I wish I had the time and resources to go to these places you rap about and look at the overall picture. Probably be different. Maybe I should give PC a jingle and ask for a tour.
Gman is right about escapement from unmanaged federal ground. I mean, what about Cohen's "firebrand ignitions?" Where do those come from? O ya, from that doghair across the creek with 100 foot flame heights.
Think about this, Matt. When the Jocko fire was scaring Seeley, the crews were trying to stop the fire from overrunning the town. They could not be dinking around with PC's regen, even though it would be perfectly feasible to establish a line in those units IF there weren't more dangerous runs happening elsewhere in the fire area.
Finally, the fire I DID get a good eyeball on this year, Brush Creek. I was stunned to see the low morts in the regen and the near-total zap of the "good stuff." 75 percent of unharvested areas in Brush Creek burnt at over 80 percent mort. Something like 25 percent of regen (most was beetle cut) burnt that hot, the rest went on the ground or didn't burn at all.
As for the KFSC, I'd go if I were PAID like you and Cesar and Jeff...but I find it amusing that of you three, none are actual Lincoln residents.
I'd like to see the same deal for the FNF, made up of and limited to county residents. It would be fun.
http://www.wildwestinstitute.org/pdf/Plum_Creek_8mile.pdf .
So if you get "the time and resources to go to these places I rap about and look at the overall picture" I'm quite confident you'd see (even 4 years later) much of the same landscape-level "Black Desert" clearly illustrated in these photos.

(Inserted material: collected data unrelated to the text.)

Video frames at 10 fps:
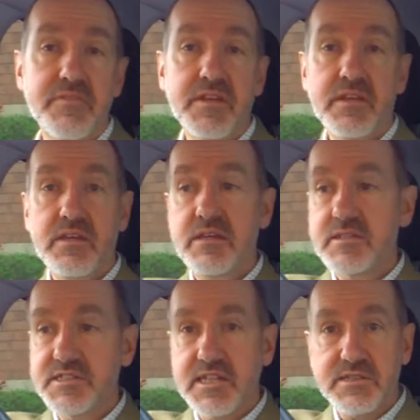the
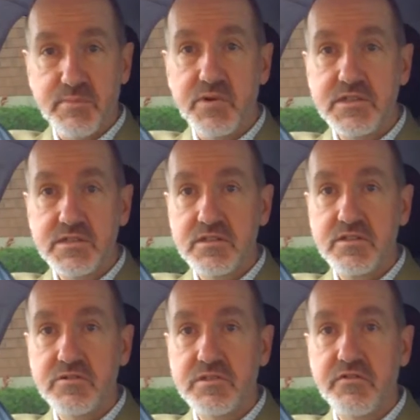set point that
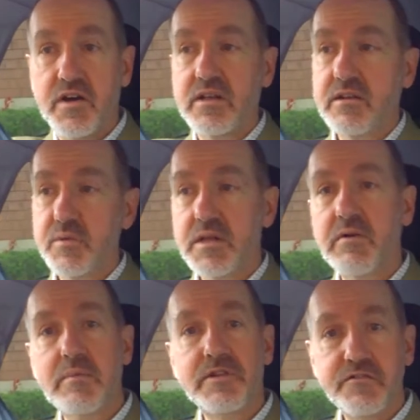you're defining will
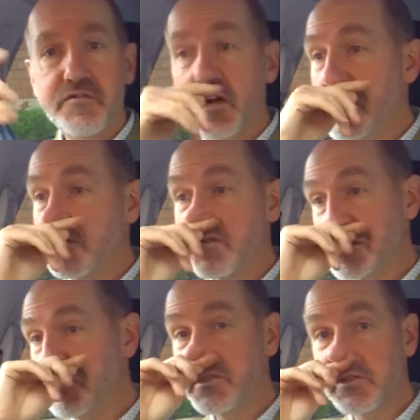go up in 5,
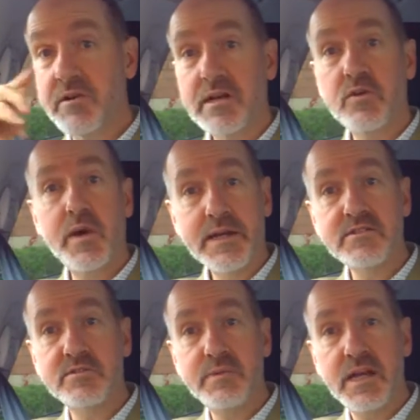so it's quite quick
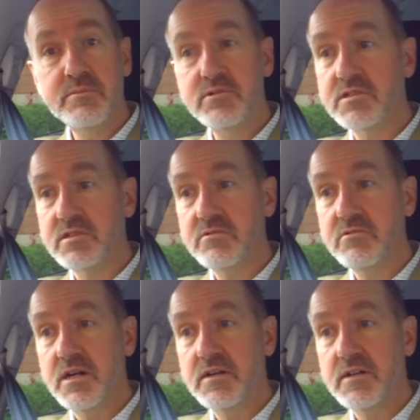to be able
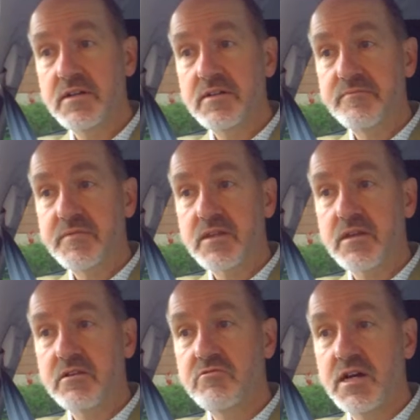to
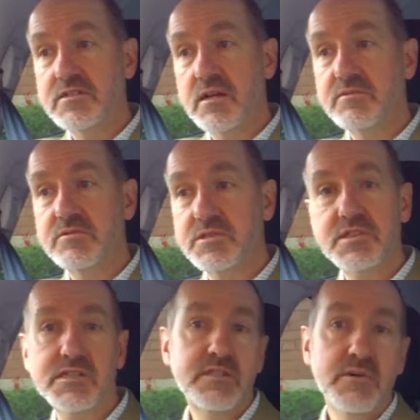go right up to a
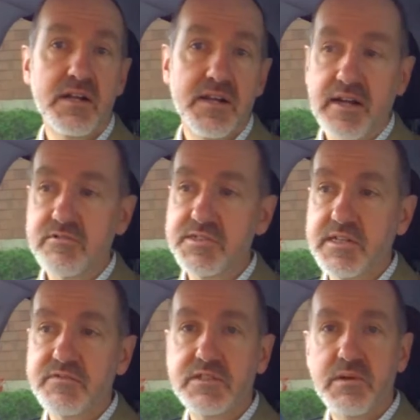60 mile an hour or
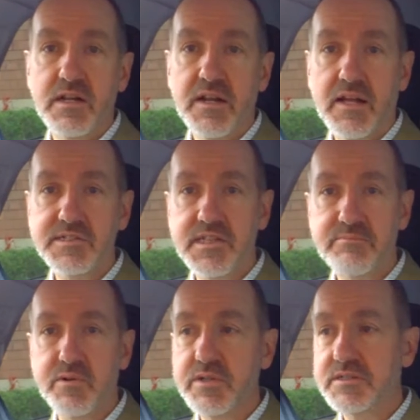70 mile an hour set
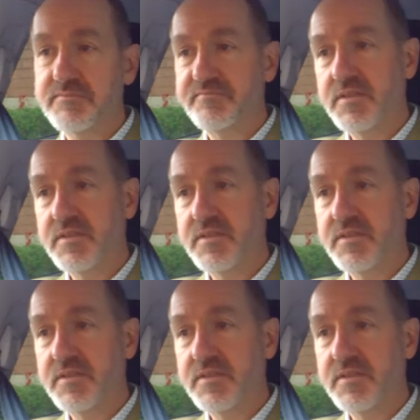point.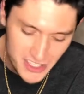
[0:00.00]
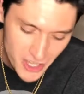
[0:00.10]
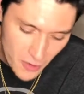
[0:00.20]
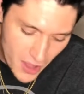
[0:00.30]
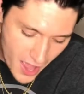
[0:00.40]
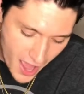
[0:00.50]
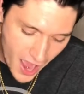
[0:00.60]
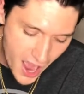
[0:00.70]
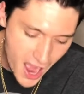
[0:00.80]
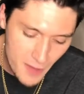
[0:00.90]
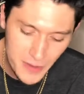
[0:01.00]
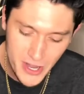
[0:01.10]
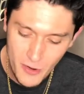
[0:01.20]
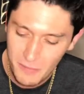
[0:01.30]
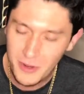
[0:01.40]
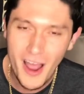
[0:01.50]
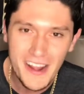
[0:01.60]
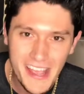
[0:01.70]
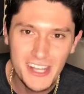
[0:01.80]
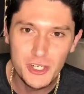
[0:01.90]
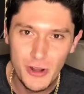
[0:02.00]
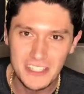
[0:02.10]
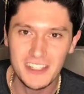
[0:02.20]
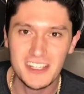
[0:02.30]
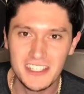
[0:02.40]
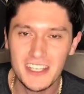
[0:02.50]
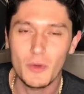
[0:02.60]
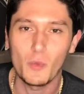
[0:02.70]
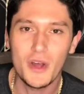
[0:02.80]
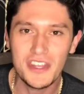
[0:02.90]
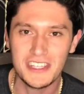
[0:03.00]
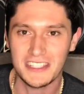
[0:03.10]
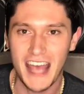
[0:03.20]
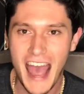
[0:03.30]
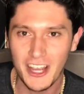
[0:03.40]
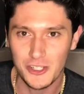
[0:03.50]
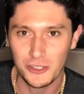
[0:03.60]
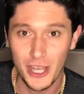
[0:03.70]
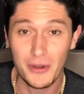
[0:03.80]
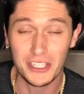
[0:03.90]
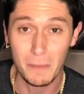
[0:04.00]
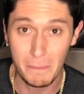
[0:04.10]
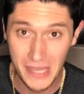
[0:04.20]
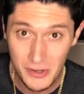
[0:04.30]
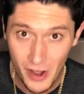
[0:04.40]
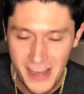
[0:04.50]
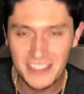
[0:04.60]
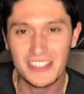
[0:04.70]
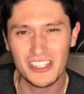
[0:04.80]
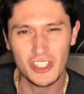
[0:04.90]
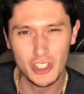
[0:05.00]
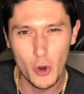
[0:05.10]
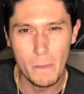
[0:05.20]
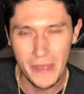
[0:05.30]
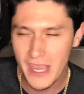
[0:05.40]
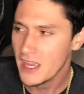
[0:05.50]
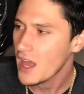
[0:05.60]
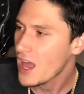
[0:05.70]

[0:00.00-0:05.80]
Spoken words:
so, I'm kind of interested to see what this is actually going to be like since it's so big.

Perhaps your buddy Petersen at Evergreen could send you on another mission just like Biscuit.
It's also important to note that this consensus building process on fuel reduction and restoration projects on the Kootenai went forward - and continues to move forward - despite the fact that our organization has on-going litigation on the Kootenai and a number of outstanding appeals. Collaboration, in my view, is not to be viewed as replacing or skirting NEPA or the public appeals process, which Congress established in direct response to Forest Service and timber industry abuses on public lands. But certainly as more collaborative groups are established I hope we'll start to see more common ground regarding strategic fuel reduction near communities and bona-fide, ecologically-based restoration of our forests and watersheds. We believe there is plenty of work to be done in our national forests if we just focus on the areas of agreement and move forward from there.

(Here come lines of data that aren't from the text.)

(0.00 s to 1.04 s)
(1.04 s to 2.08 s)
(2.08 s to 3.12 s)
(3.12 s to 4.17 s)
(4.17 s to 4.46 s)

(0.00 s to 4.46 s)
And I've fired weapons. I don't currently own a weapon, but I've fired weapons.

If you read Norm Johnson and Jerry Franklin testifying before a congressional committee late last year, you will understand that two of the "Gang of Four" who wrote the NW Timber Plan, and the Spotted Owl protection rules, have made a 180 degree course turn, and are now advocating an open canopy, and if a larger diamter tree needs to be cut, so be it. Their observations are that stand removal fire has destroyed millions of acres of spotted owl and other old growth critter habitat, and the only way to stop the loss is to try to replicate the open forest canopy that was here when Europeans first arrived.
The answer, of course, is restoration forestry. That is a process that goes way beyond thinning as a silvacultural application. The whole of the forest has to be addressed in a very extensive and comprehensive way that has as a goal a forest restored to pre-European structure, one that was essentially envigorated by, not destroyed by, anthropogenic fire and lightening fire. The current "let 'er burn" regime is counter-productive to that end or goal. Wholesale logging is counter-productive. The process will have to be part science, part art. And it will have to pay its own way. Oh, and it will take a long time. My standard way of looking at things is that it takes at least three times as long to fix something as it took to screw them up. So maybe it will take more than 300 years of restoration forestry to achieve the goal. I wonder if we, as a people so closely involved with a culture of instant gratification, will have the patience to persevere.